> RECORDS SUPPLIED:

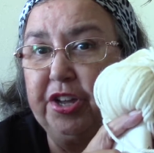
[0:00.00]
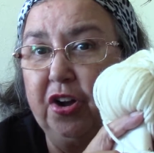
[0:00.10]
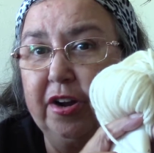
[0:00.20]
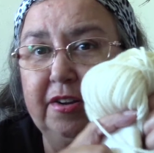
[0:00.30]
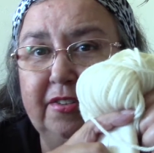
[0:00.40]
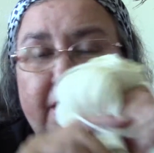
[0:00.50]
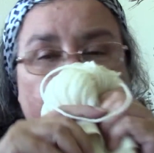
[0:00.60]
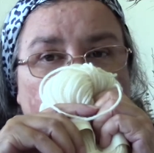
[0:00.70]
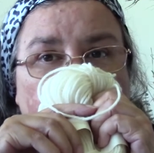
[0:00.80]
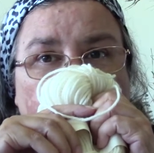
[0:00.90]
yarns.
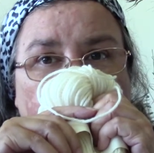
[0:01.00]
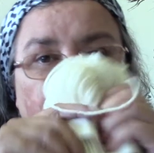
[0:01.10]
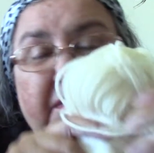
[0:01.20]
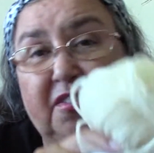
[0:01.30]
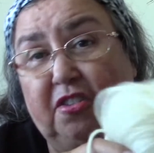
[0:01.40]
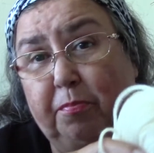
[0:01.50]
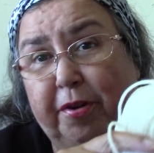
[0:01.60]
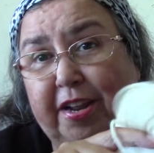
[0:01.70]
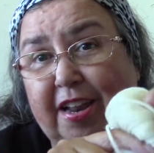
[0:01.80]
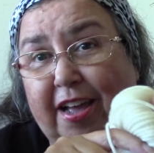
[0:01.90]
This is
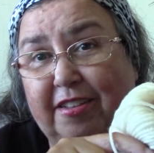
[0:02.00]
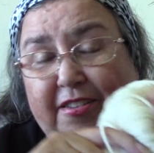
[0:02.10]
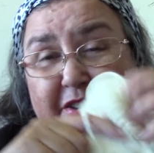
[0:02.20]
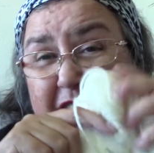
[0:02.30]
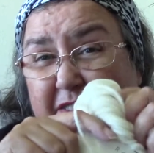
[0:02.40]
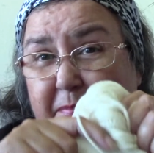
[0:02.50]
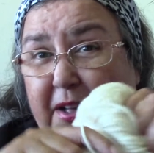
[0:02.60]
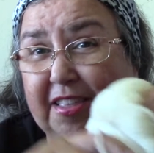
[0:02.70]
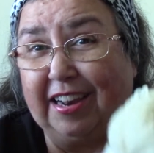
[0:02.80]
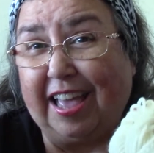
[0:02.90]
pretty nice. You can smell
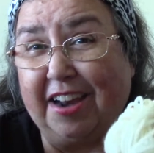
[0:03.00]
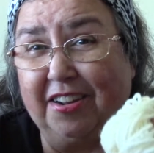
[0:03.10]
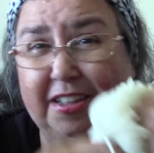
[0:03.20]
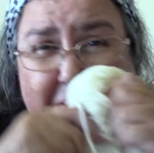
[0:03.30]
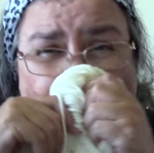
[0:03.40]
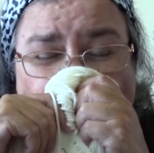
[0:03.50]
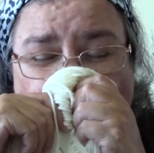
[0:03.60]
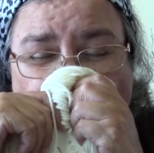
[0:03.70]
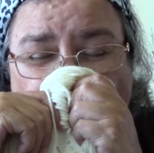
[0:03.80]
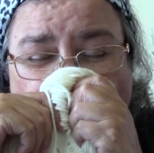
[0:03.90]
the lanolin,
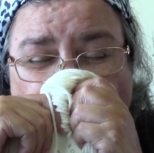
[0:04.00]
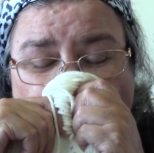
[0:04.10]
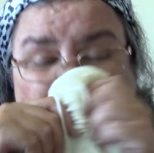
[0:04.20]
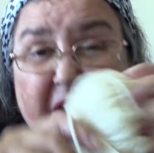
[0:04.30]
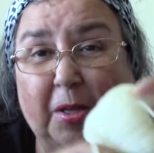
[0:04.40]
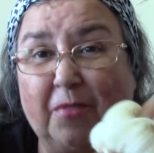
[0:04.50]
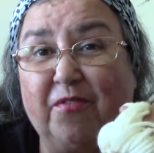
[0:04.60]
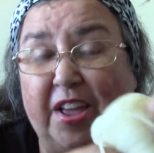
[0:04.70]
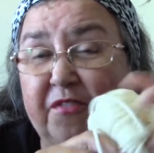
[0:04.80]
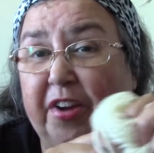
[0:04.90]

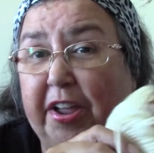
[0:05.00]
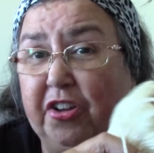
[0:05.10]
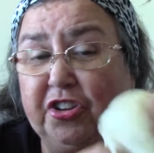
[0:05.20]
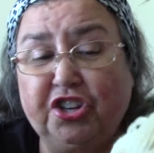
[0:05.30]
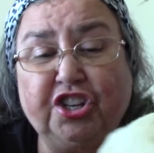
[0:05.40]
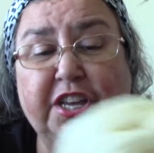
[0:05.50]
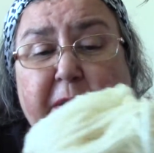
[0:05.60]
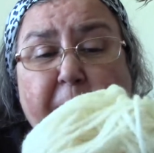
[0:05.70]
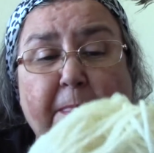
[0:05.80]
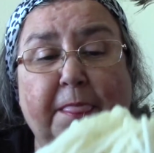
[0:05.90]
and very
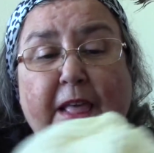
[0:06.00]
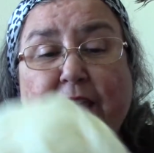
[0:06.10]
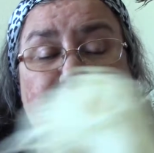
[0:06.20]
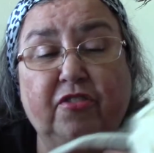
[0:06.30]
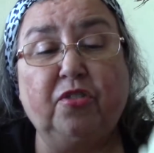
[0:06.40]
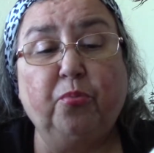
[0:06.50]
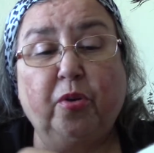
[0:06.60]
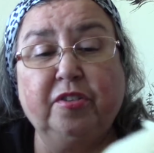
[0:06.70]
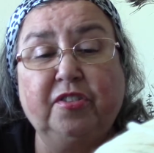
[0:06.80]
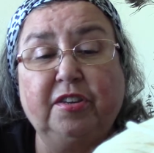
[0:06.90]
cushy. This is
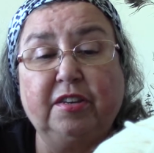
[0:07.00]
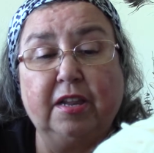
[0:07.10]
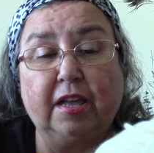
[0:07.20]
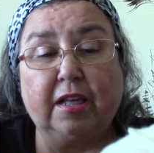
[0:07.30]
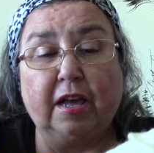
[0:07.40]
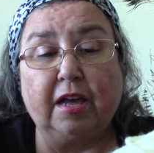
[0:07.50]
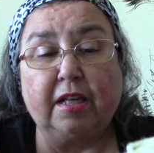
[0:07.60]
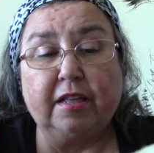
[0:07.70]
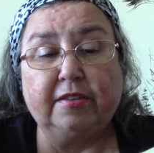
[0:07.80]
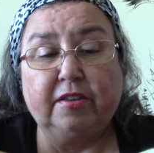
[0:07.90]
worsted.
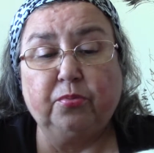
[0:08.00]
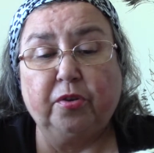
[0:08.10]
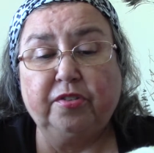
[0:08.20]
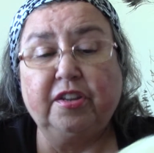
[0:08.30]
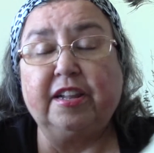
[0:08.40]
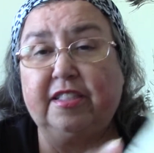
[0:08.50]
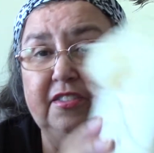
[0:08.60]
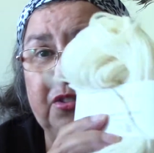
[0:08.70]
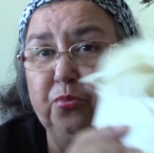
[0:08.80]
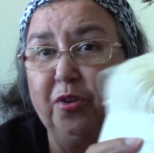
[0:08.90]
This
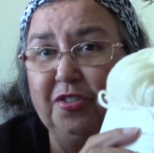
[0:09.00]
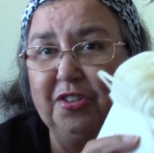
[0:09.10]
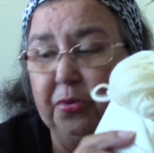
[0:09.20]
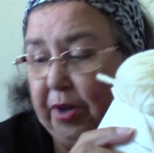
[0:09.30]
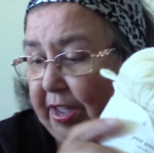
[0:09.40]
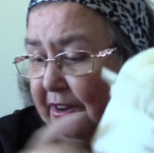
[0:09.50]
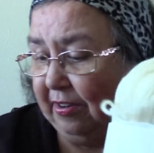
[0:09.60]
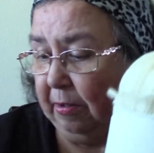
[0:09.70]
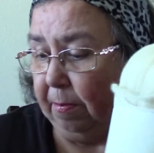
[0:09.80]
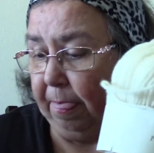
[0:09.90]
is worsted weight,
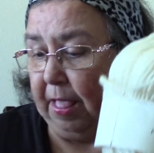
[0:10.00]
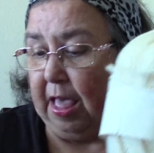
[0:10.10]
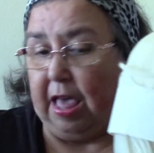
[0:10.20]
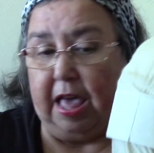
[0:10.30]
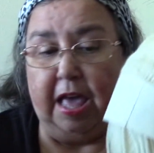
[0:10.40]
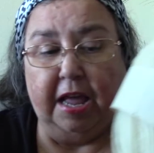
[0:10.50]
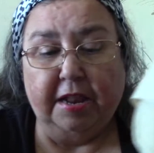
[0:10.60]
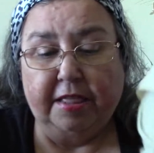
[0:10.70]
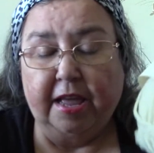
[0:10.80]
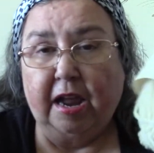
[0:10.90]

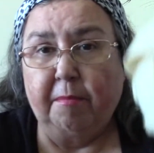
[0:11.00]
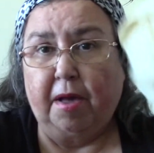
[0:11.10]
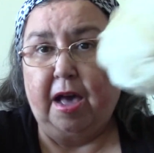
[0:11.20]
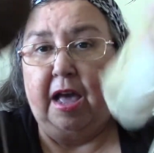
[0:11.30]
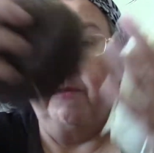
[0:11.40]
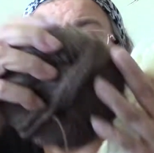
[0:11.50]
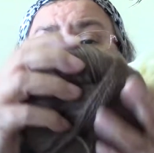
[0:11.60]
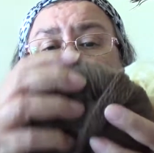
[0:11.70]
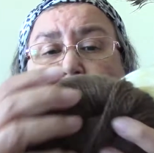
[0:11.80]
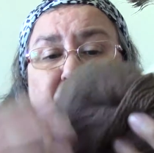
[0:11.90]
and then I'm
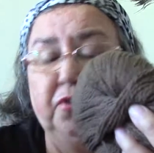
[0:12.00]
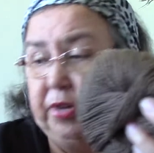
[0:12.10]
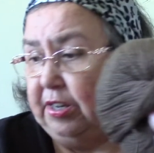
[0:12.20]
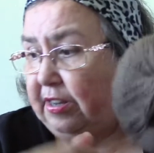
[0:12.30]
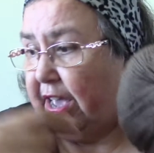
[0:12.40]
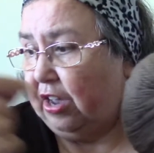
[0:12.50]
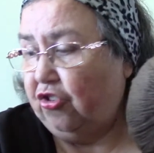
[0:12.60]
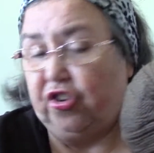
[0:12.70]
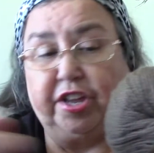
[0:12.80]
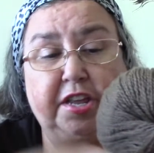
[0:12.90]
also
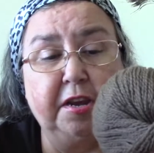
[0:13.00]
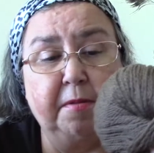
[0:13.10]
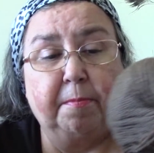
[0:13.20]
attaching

---

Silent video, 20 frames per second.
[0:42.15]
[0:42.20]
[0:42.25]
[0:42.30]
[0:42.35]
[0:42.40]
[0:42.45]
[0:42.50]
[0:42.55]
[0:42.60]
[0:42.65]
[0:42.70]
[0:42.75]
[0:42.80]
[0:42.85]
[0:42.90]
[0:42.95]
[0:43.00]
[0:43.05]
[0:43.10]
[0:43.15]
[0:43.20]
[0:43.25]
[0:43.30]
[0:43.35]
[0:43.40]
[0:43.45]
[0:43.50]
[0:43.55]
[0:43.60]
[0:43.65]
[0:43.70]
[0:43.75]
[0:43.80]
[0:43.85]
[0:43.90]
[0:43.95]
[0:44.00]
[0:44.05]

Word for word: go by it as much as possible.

...

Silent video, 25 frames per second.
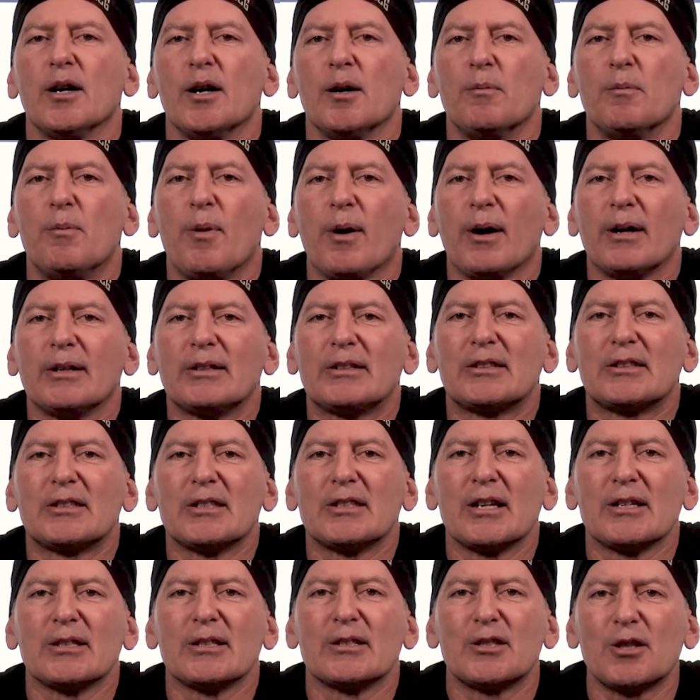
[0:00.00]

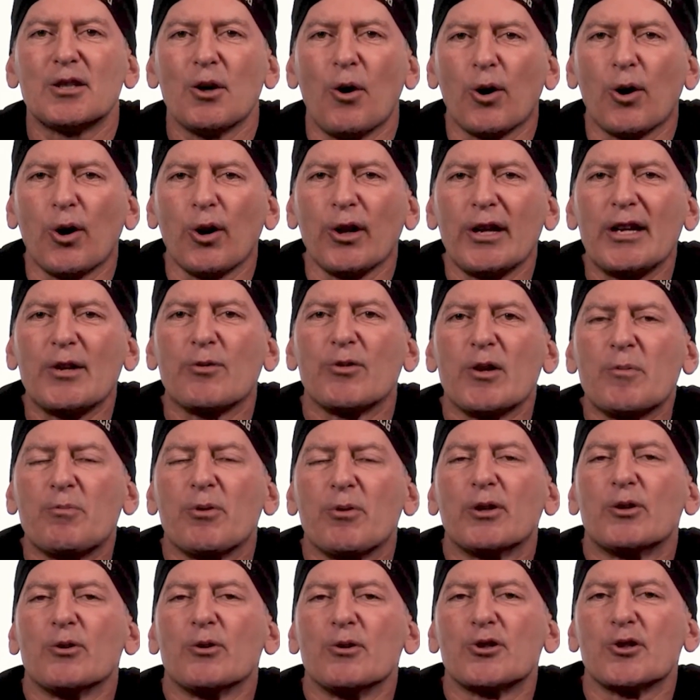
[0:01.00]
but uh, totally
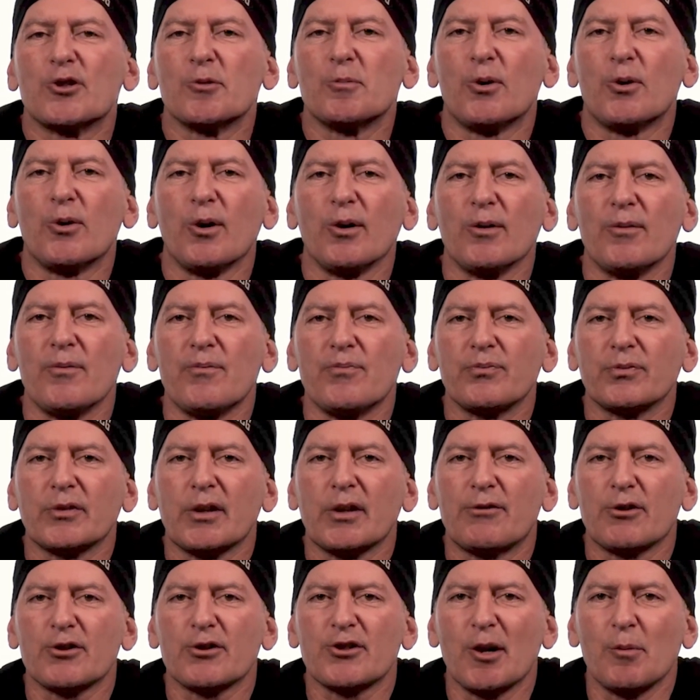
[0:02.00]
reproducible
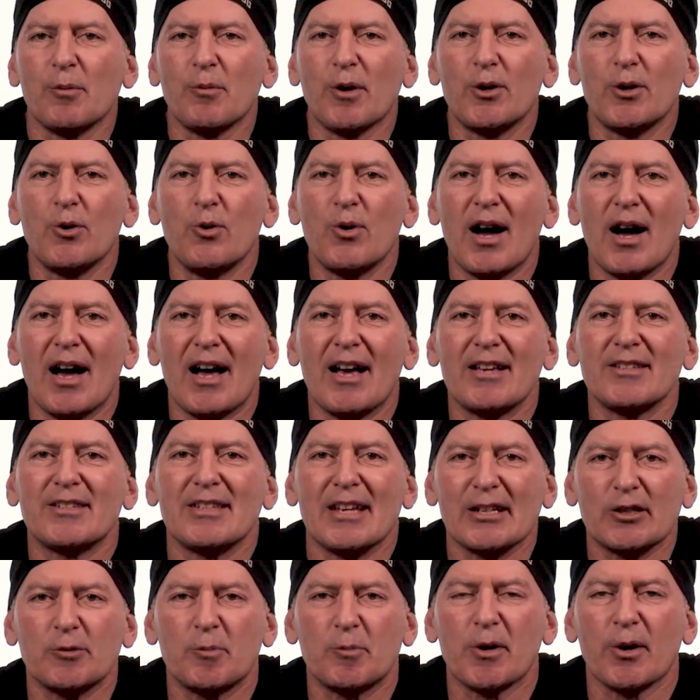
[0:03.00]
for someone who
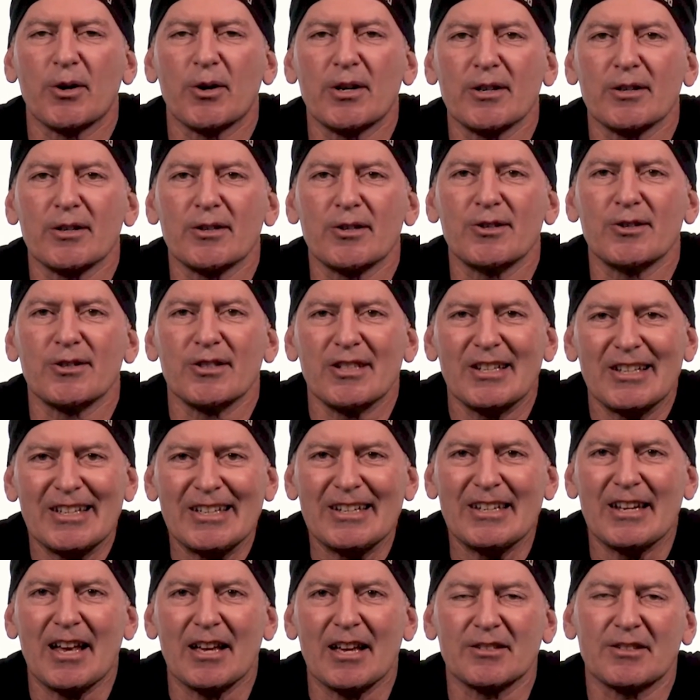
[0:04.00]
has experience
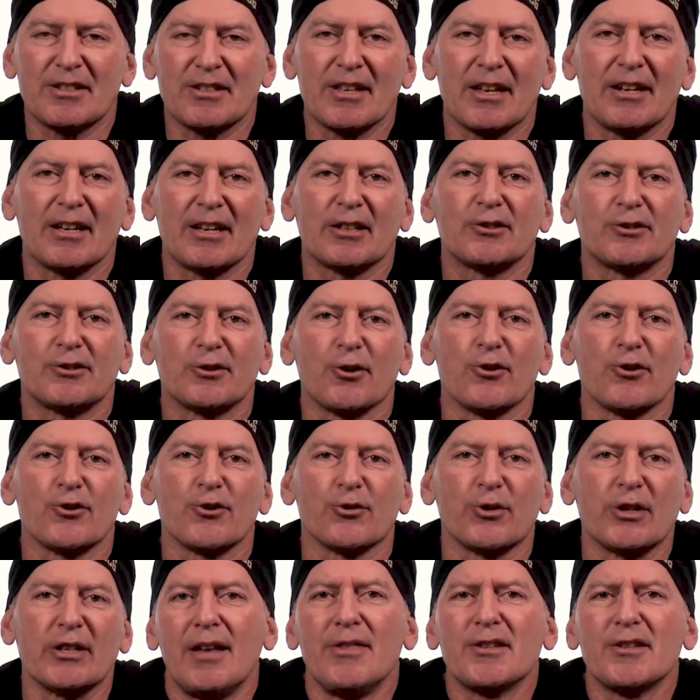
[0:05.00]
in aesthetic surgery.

> WORK TO COMPLETE: Go over the data above and copy every line that has the word "frames" in it.

> RESULT OF THE TASK:
Silent video, 20 frames per second.
Silent video, 25 frames per second.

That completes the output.